Chemical weapons ban goes into force in Myanmar
The Chemical Weapons Convention, which bans the production, storage and use of chemical arms, has gone into force in Myanmar, an international watchdog said Friday.
The southeast Asian country has previously faced accusations of storing and using such weapons.
"Myanmar today became the 191st State Party to the Chemical Weapons Convention (CWC), as the Convention entered into force for the country," the Hague-based Organisation for the Prohibition of Chemical Weapons (OPCW) said.
"Myanmar's accession brings the CWC closer to universal adherence and to achieving a world free of chemical weapons," director Ahmet Uzumcu said in a statement.
Since the global ban on producing and storing chemical weapons first came into force in 1997, 191 nations have signed up to the convention administered by the OPCW.
Five countries remain outside the agreement: Angola, Egypt, Israel, North Korea and South Sudan.

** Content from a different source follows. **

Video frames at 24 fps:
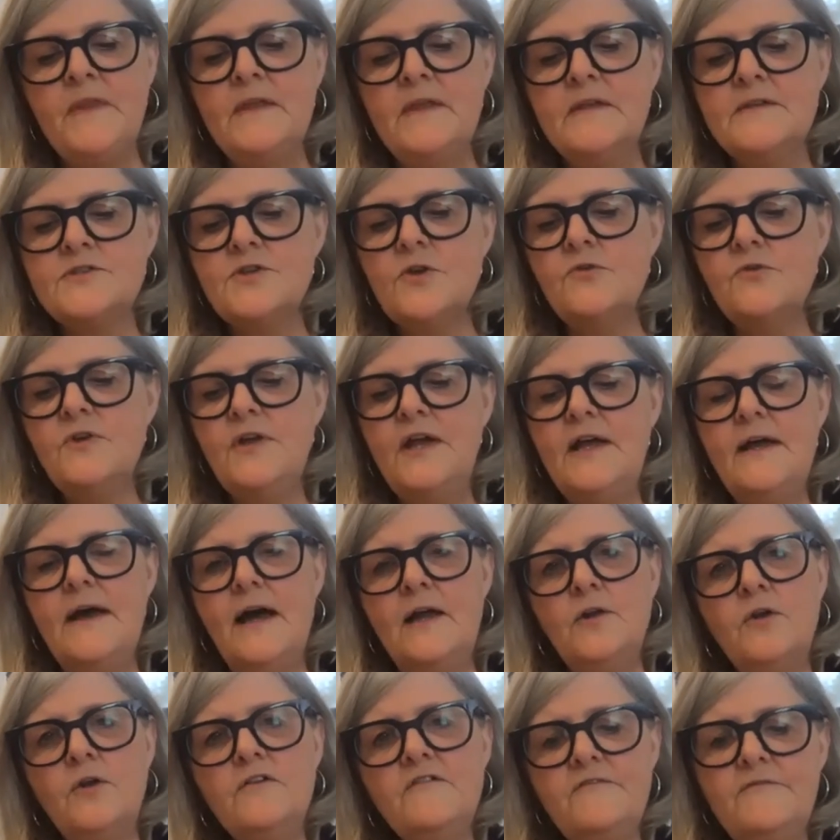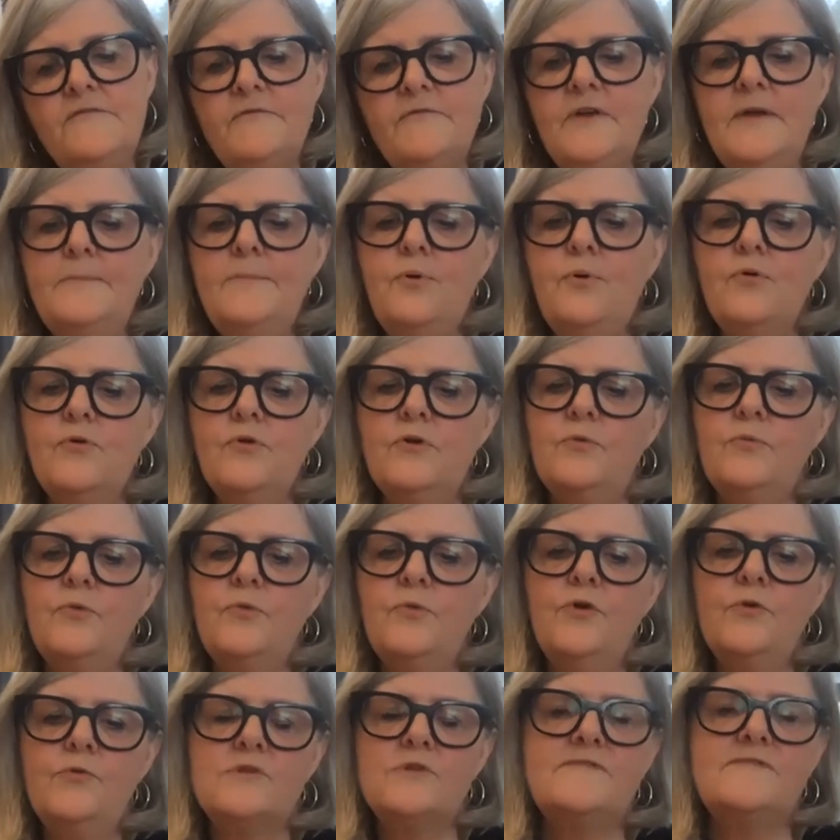So a lot of important
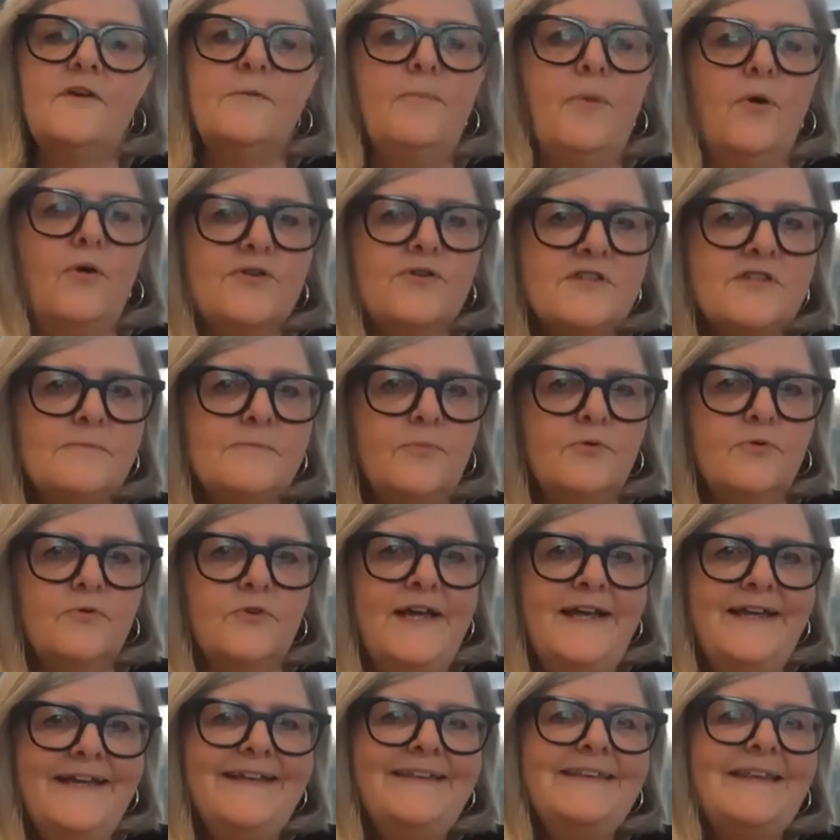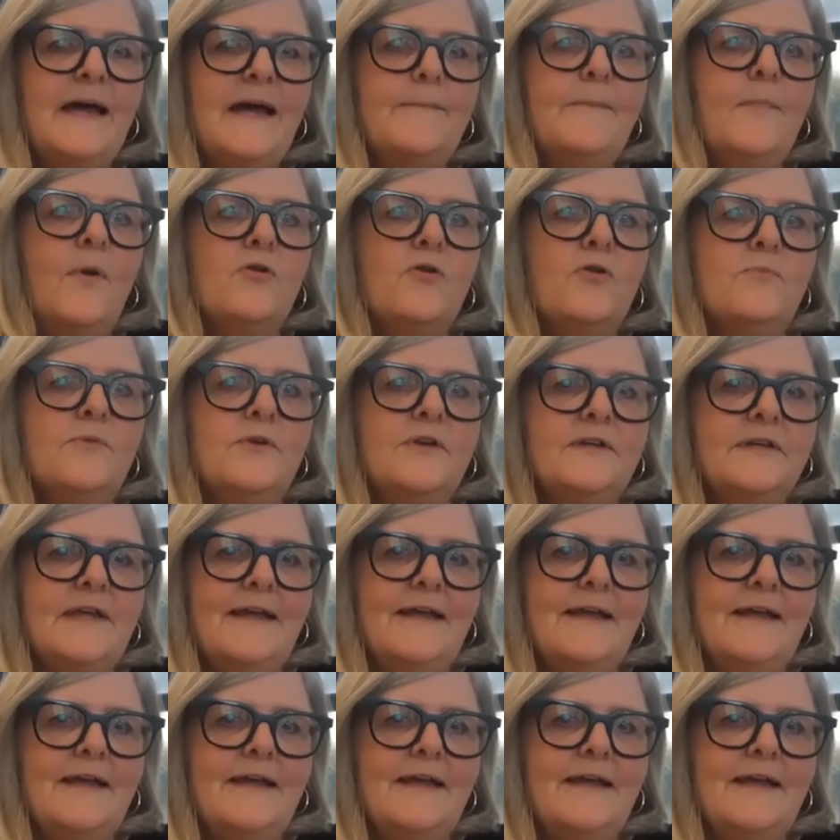work was felt possible in that moment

In July 2014, five journalists from Myanmar were sentenced to 10 years in prison with hard labour over an article accusing the military of producing chemical arms.
The previous year Myanmar's quasi-civilian government had denied using chemical weapons against rebels from the Kachin ethnic minority during clashes in the north of the country.
In 2005, London-based rights group Christian Solidarity Worldwide accused the former military junta of using chemical weapons against rebels from the Karen community.
The OPCW won the Nobel Peace Prize in 2013 for its efforts to destroy Syria's chemical weapons stockpile.
Myanmar ratified the chemical arms treaty on July 8, but in line with convention rules it only came into force 30 days later.
The government must now submit a declaration specifying certain details on its accession, though OPCW spokesman Malik Ellahi has previously said the country was joining the treaty as a "non-possessor" of chemical weapons.